■ TASK TO CARRY OUT
Leaving every image behind, reproduce the records word for word.

┄┄┄┄┄┄┄┄┄┄

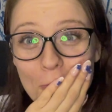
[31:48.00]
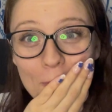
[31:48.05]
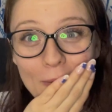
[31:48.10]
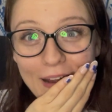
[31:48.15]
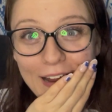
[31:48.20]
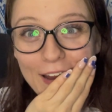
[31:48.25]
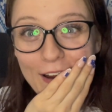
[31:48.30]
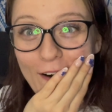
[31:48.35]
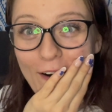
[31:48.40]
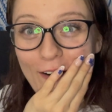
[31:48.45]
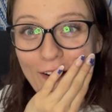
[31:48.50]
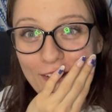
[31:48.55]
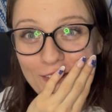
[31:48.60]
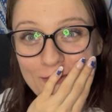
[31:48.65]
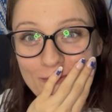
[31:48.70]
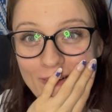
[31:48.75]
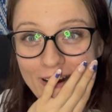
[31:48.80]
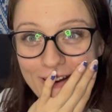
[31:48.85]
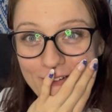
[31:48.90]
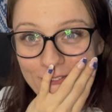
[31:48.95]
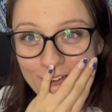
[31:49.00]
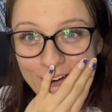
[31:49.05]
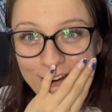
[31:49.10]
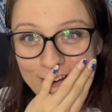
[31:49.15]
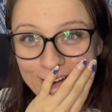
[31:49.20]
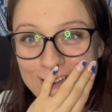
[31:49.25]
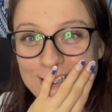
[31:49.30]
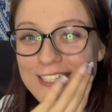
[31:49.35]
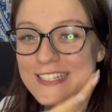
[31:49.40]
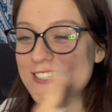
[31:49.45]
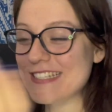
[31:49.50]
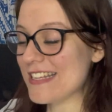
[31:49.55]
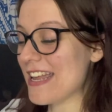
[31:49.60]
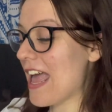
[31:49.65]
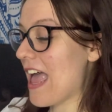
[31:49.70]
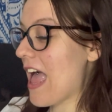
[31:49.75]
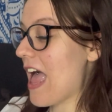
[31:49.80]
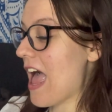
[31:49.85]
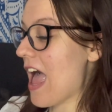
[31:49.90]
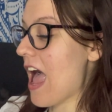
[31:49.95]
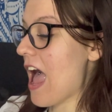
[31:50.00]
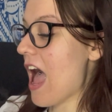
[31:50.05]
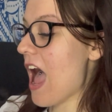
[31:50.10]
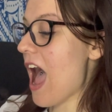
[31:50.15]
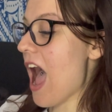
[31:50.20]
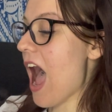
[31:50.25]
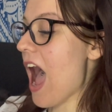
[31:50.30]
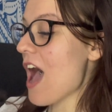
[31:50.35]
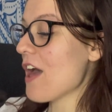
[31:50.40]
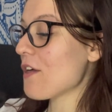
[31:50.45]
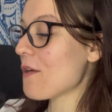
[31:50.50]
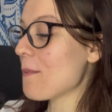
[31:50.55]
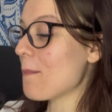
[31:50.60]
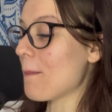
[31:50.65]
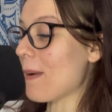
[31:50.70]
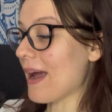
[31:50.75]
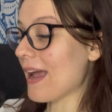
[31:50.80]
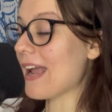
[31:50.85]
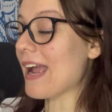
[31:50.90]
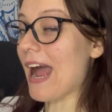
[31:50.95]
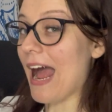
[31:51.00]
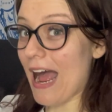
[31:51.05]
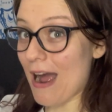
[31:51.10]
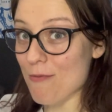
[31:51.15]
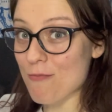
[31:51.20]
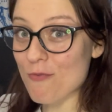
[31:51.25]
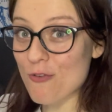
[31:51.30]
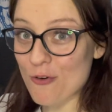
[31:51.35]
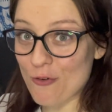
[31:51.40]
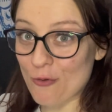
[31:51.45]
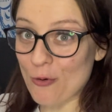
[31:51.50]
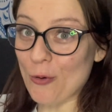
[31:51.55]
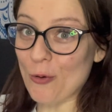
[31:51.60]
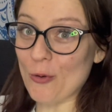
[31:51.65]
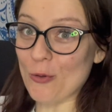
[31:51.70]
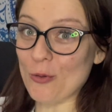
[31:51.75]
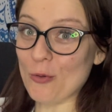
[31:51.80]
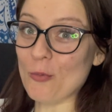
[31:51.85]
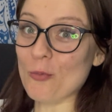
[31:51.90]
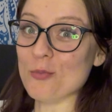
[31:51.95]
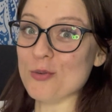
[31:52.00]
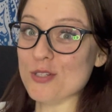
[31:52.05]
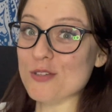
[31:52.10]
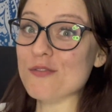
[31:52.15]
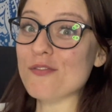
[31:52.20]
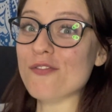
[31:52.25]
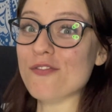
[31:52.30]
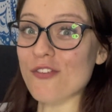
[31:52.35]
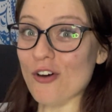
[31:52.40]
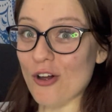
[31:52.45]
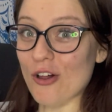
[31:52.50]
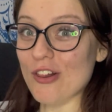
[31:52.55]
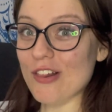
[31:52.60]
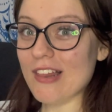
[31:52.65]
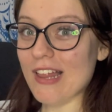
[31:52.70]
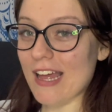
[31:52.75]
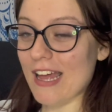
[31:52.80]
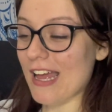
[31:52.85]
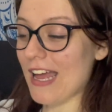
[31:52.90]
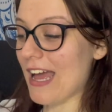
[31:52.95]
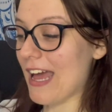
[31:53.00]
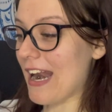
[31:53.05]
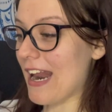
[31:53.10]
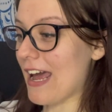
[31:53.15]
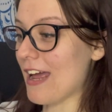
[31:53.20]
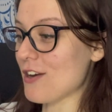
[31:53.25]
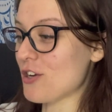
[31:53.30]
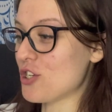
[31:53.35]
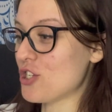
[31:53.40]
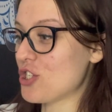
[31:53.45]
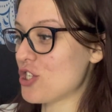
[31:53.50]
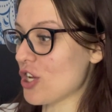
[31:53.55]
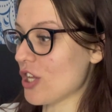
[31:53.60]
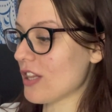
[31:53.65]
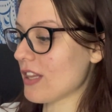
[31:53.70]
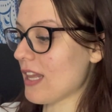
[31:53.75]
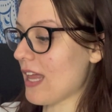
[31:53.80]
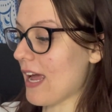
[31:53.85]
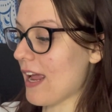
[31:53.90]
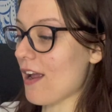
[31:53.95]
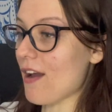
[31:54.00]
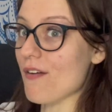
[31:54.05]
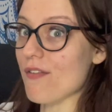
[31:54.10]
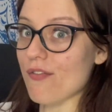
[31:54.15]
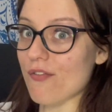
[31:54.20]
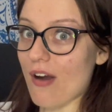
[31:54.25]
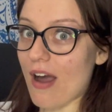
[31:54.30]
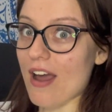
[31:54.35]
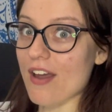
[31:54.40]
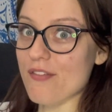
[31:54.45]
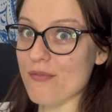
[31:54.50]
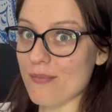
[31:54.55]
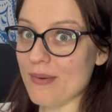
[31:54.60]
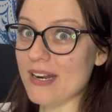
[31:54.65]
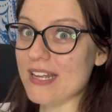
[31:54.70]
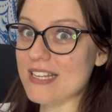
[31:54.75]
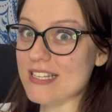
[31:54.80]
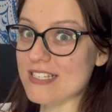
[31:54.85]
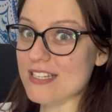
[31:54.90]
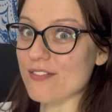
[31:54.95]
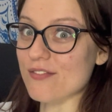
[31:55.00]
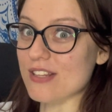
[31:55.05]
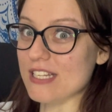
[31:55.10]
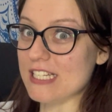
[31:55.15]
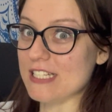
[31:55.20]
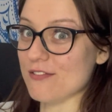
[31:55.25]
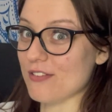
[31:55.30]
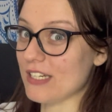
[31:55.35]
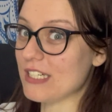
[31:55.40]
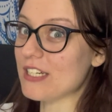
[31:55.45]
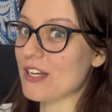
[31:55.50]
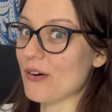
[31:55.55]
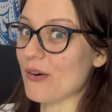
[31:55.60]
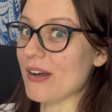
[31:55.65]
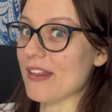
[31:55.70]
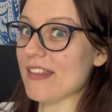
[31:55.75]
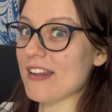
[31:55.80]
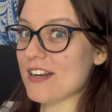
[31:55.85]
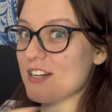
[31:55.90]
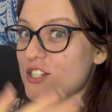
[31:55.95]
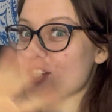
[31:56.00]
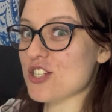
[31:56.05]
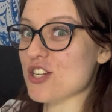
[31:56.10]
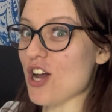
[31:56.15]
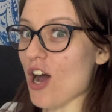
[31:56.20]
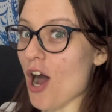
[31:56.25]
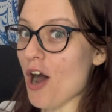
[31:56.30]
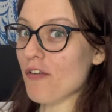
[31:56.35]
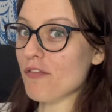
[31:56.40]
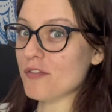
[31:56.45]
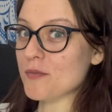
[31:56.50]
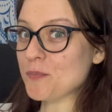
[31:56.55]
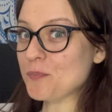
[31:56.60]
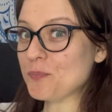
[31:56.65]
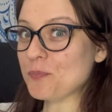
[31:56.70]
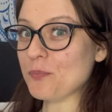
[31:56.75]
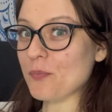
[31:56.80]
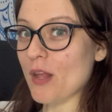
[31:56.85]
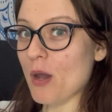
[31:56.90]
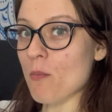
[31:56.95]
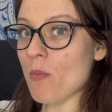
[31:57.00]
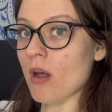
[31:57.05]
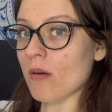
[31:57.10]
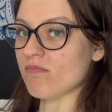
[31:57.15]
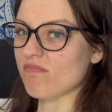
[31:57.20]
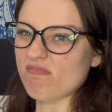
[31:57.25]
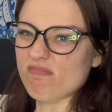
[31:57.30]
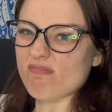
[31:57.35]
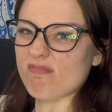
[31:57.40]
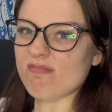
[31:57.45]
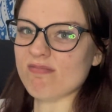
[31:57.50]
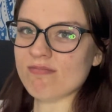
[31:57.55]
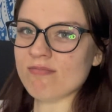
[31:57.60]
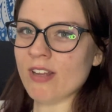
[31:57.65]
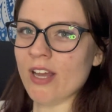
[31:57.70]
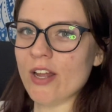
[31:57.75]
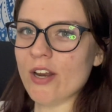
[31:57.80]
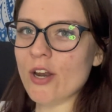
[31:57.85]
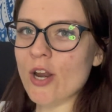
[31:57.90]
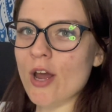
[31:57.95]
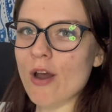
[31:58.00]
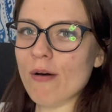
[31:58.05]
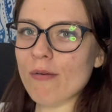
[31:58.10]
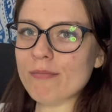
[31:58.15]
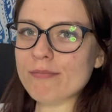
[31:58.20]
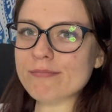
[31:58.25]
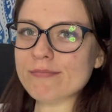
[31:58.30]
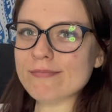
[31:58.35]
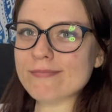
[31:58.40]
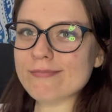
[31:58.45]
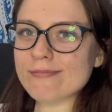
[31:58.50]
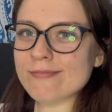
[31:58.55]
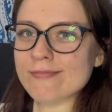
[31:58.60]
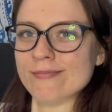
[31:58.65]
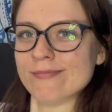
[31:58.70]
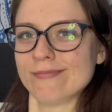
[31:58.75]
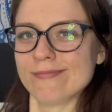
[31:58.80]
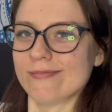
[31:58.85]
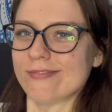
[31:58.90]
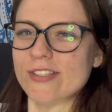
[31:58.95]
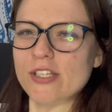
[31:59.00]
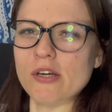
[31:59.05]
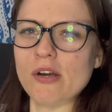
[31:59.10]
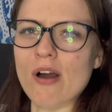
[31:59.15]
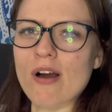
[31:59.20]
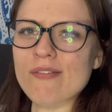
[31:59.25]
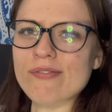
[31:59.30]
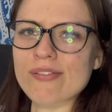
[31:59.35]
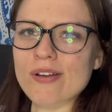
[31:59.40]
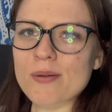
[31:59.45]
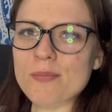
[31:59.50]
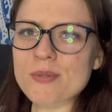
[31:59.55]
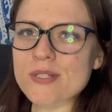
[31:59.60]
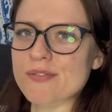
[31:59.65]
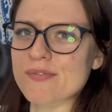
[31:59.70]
my God, my words. My camera roll was full and I'd done like 5 minutes of this video and then it just cut off. I went, no, you can't film this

┄┄┄┄┄┄┄┄┄┄

■ SOLUTION
[31:48.00]
[31:48.05]
[31:48.10]
[31:48.15]
[31:48.20]
[31:48.25]
[31:48.30]
[31:48.35]
[31:48.40]
[31:48.45]
[31:48.50]
[31:48.55]
[31:48.60]
[31:48.65]
[31:48.70]
[31:48.75]
[31:48.80]
[31:48.85]
[31:48.90]
[31:48.95]
[31:49.00]
[31:49.05]
[31:49.10]
[31:49.15]
[31:49.20]
[31:49.25]
[31:49.30]
[31:49.35]
[31:49.40]
[31:49.45]
[31:49.50]
[31:49.55]
[31:49.60]
[31:49.65]
[31:49.70]
[31:49.75]
[31:49.80]
[31:49.85]
[31:49.90]
[31:49.95]
[31:50.00]
[31:50.05]
[31:50.10]
[31:50.15]
[31:50.20]
[31:50.25]
[31:50.30]
[31:50.35]
[31:50.40]
[31:50.45]
[31:50.50]
[31:50.55]
[31:50.60]
[31:50.65]
[31:50.70]
[31:50.75]
[31:50.80]
[31:50.85]
[31:50.90]
[31:50.95]
[31:51.00]
[31:51.05]
[31:51.10]
[31:51.15]
[31:51.20]
[31:51.25]
[31:51.30]
[31:51.35]
[31:51.40]
[31:51.45]
[31:51.50]
[31:51.55]
[31:51.60]
[31:51.65]
[31:51.70]
[31:51.75]
[31:51.80]
[31:51.85]
[31:51.90]
[31:51.95]
[31:52.00]
[31:52.05]
[31:52.10]
[31:52.15]
[31:52.20]
[31:52.25]
[31:52.30]
[31:52.35]
[31:52.40]
[31:52.45]
[31:52.50]
[31:52.55]
[31:52.60]
[31:52.65]
[31:52.70]
[31:52.75]
[31:52.80]
[31:52.85]
[31:52.90]
[31:52.95]
[31:53.00]
[31:53.05]
[31:53.10]
[31:53.15]
[31:53.20]
[31:53.25]
[31:53.30]
[31:53.35]
[31:53.40]
[31:53.45]
[31:53.50]
[31:53.55]
[31:53.60]
[31:53.65]
[31:53.70]
[31:53.75]
[31:53.80]
[31:53.85]
[31:53.90]
[31:53.95]
[31:54.00]
[31:54.05]
[31:54.10]
[31:54.15]
[31:54.20]
[31:54.25]
[31:54.30]
[31:54.35]
[31:54.40]
[31:54.45]
[31:54.50]
[31:54.55]
[31:54.60]
[31:54.65]
[31:54.70]
[31:54.75]
[31:54.80]
[31:54.85]
[31:54.90]
[31:54.95]
[31:55.00]
[31:55.05]
[31:55.10]
[31:55.15]
[31:55.20]
[31:55.25]
[31:55.30]
[31:55.35]
[31:55.40]
[31:55.45]
[31:55.50]
[31:55.55]
[31:55.60]
[31:55.65]
[31:55.70]
[31:55.75]
[31:55.80]
[31:55.85]
[31:55.90]
[31:55.95]
[31:56.00]
[31:56.05]
[31:56.10]
[31:56.15]
[31:56.20]
[31:56.25]
[31:56.30]
[31:56.35]
[31:56.40]
[31:56.45]
[31:56.50]
[31:56.55]
[31:56.60]
[31:56.65]
[31:56.70]
[31:56.75]
[31:56.80]
[31:56.85]
[31:56.90]
[31:56.95]
[31:57.00]
[31:57.05]
[31:57.10]
[31:57.15]
[31:57.20]
[31:57.25]
[31:57.30]
[31:57.35]
[31:57.40]
[31:57.45]
[31:57.50]
[31:57.55]
[31:57.60]
[31:57.65]
[31:57.70]
[31:57.75]
[31:57.80]
[31:57.85]
[31:57.90]
[31:57.95]
[31:58.00]
[31:58.05]
[31:58.10]
[31:58.15]
[31:58.20]
[31:58.25]
[31:58.30]
[31:58.35]
[31:58.40]
[31:58.45]
[31:58.50]
[31:58.55]
[31:58.60]
[31:58.65]
[31:58.70]
[31:58.75]
[31:58.80]
[31:58.85]
[31:58.90]
[31:58.95]
[31:59.00]
[31:59.05]
[31:59.10]
[31:59.15]
[31:59.20]
[31:59.25]
[31:59.30]
[31:59.35]
[31:59.40]
[31:59.45]
[31:59.50]
[31:59.55]
[31:59.60]
[31:59.65]
[31:59.70]
my God, my words. My camera roll was full and I'd done like 5 minutes of this video and then it just cut off. I went, no, you can't film this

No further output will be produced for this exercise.